Type 7 · Build-&-Operate. You build and operate a durable two-stage enrichment pipeline: a collector produces alerts into a queue, and the processor you write consumes the queue, enriches each alert, and routes it to a store or a dead-letter directory. The deliverable is the operating, scheduled pipeline — proved durable under a deliberate failure — plus the monitoring tool that gives it visibility.
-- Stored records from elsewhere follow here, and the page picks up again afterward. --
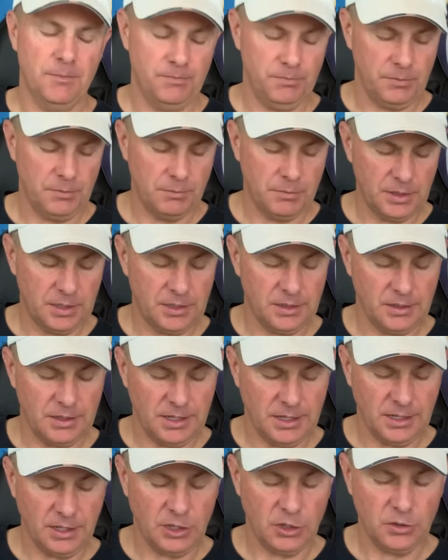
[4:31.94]
But then
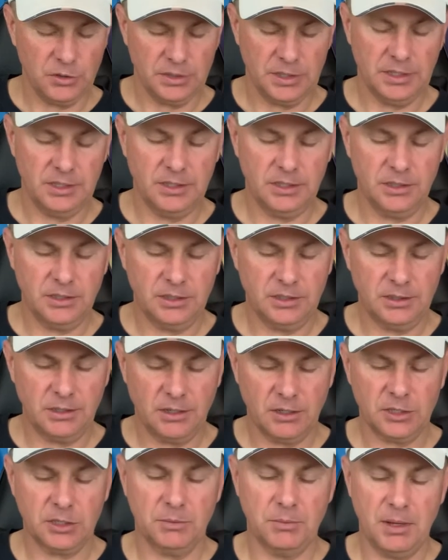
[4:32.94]
it goes in and
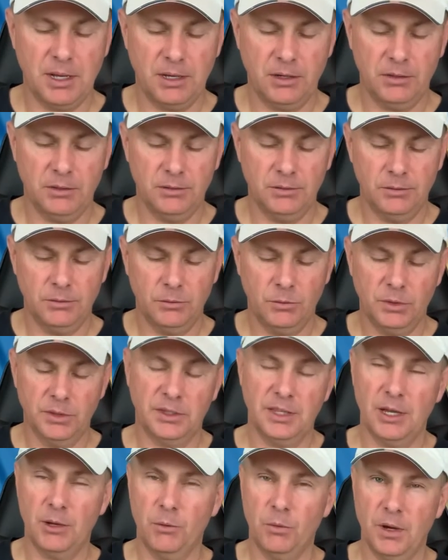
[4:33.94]
talks about what
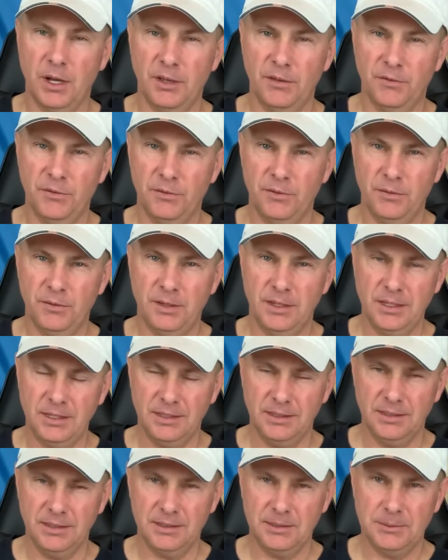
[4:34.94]
that wife
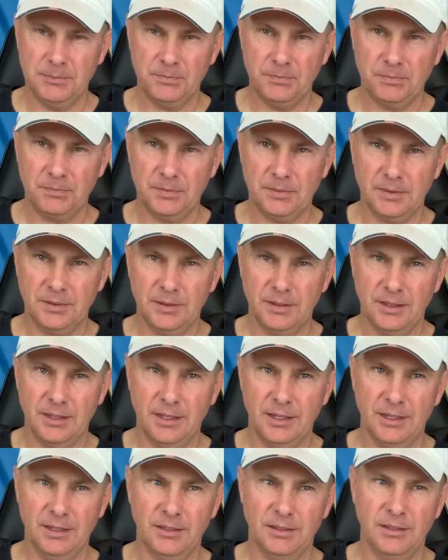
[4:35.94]
is
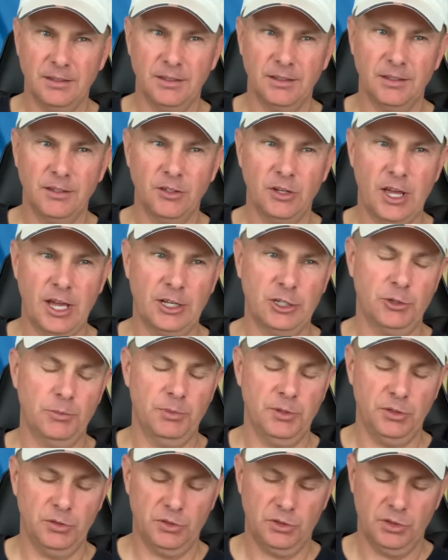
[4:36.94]
and the good
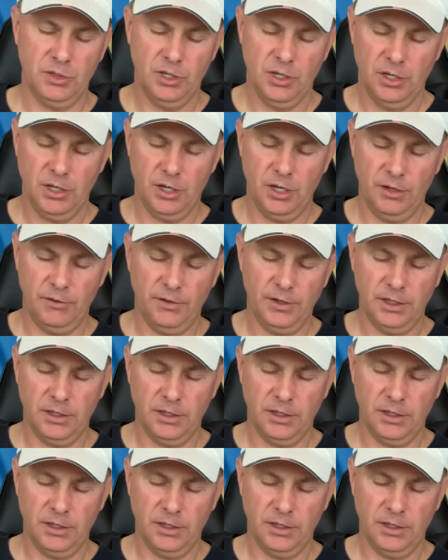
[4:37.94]
attributes of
No grader; you verify your own work against the observable success criteria below.

Setup

git clone https://github.com/plaintext-security/plaintext-labs
cd plaintext-labs/automation/07-enrichment-pipelines
make up        # starts collector + processor + mock threat-intel API (three containers)
make demo      # runs the pipeline for ~30 seconds and shows the processed output
make shell     # shell into the processor container
make down

Three containers share one Docker volume (shared/): a collector that writes a new alert JSON to shared/pending/ every 5 seconds; a processor that reads shared/pending/, queries the mock threat-intel API, enriches each alert, and writes it to shared/processed/ (or shared/errors/ on failure); and the mock threat-intel API reused from Module 04. The collector ships complete; the processor is yours to write.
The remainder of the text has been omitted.